Pod is a colloquial term to refer to the size of a high-bandwidth communication domain for a collection of GPUs. For example,
- a Azure ND H100 v5 with 8x GPUs has a pod size of eight
- a rack of GB200 with 72 GPUs all interconnected with NVLink Switch has a pod size of 72
The larger the pod size, the larger the model you can train. For example, when employing a combination of data, pipeline, and tensor parallelism, you typically do not want to distribute a single tensor across memory coherence domains because of the high bandwidth requirements.
I think of a “pod” as always being a memory coherence domain (NVIDIA adheres to this definition), but some supercomputer builders (like Meta; see Revisiting Reliability in Large-Scale Machine Learning Research Clusters) use “pod” to describe any nonblocking island within a larger cluster fabric.
Physical constraints
Because pods are a high-bandwidth communication domain, you need really short, high-quality connections between nodes within a pod. This means the GPUs in a pod need to be really close to each other:
- Pod size of 8 all lives on a single HGX baseboard for NVIDIA A100 and H100 GPUs, and all connections are copper traces on the circuit board.

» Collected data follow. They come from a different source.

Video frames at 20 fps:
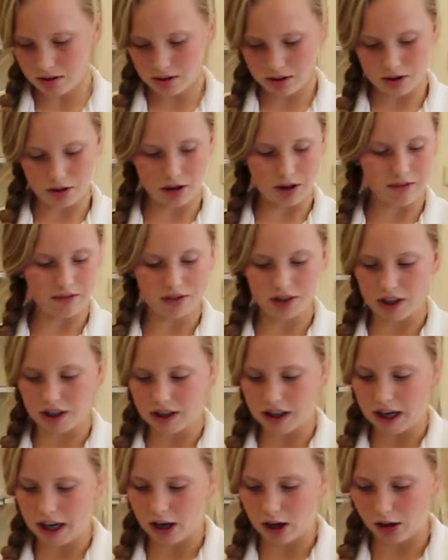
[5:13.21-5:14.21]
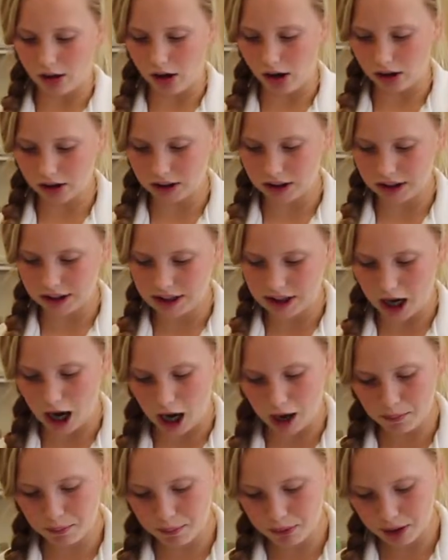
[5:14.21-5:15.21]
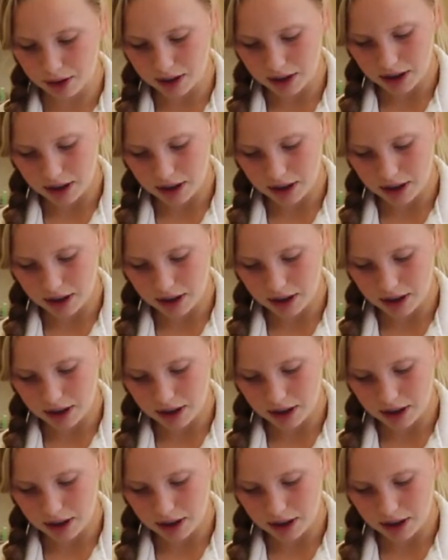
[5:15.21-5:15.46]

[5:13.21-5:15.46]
So I've done that along the top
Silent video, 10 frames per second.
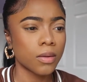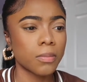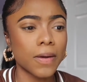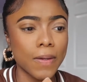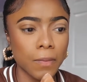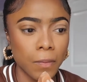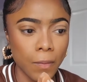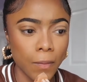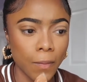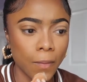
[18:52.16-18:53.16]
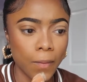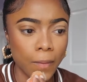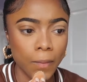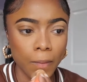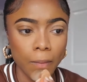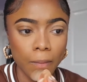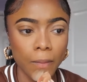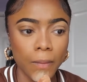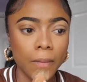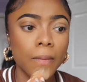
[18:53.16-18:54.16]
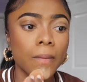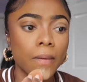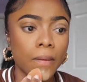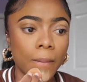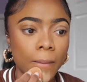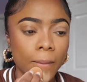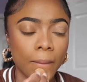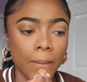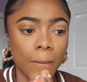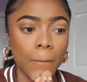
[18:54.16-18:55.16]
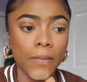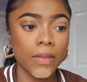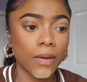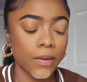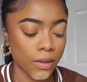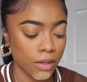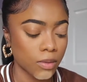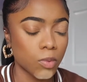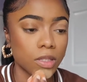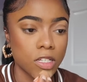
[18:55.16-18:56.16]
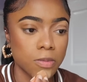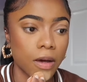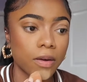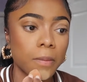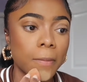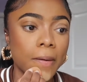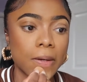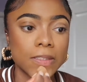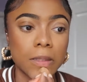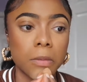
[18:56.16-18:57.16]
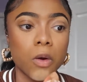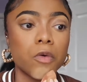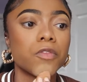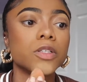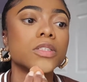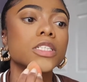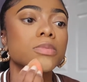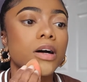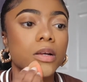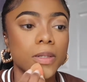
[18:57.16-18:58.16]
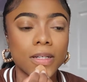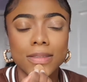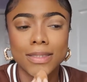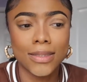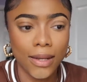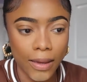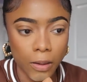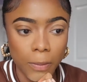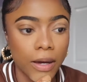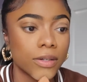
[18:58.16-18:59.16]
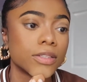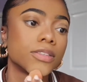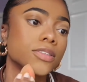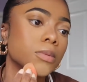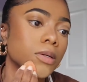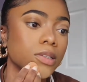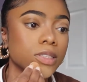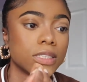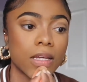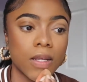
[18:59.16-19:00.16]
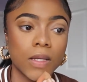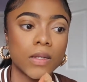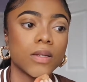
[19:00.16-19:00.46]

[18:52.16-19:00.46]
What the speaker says: my concealer on, you know, with this powder. I'm not gonna set my whole face with this powder because it's a lighter powder, so I'm not gonna set it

- Pod size of 72 lives within a high-power rack for NVIDIA GB200, and connections use short copper flyover cables.
This implies that pod size is power-limited and cooling-limited. Consider:
- You need GPUs to all be within close physical proximity so that you can maintain signal integrity over copper.
- You need liquid cooling above a certain point, as there isn’t enough dead space for air to flow between GPUs, given point #1 above
- Your pod switches (e.g., NVLink Switch) need to be physically close to the GPUs for the same reason as #1
Since a pod is power/cooling-limited, you also have to trade off between GPUs and pod switches when designing an ideal pod. Every switch you add requires power/cooling that a GPU can no longer use. Thus, using a two-level switched fabric as the pod interconnect is not attractive, as the second layer of switches consumes a disproportionate amount of power compared to a pod with a single-level fabric. While a two-level pod fabric would let you connect more GPUs together into a pod, there would be less power to give to each GPU, undercutting the overall value of the pod. This means that the best way to increase pod size is to increase the pod switch radix and decrease the power-per-port.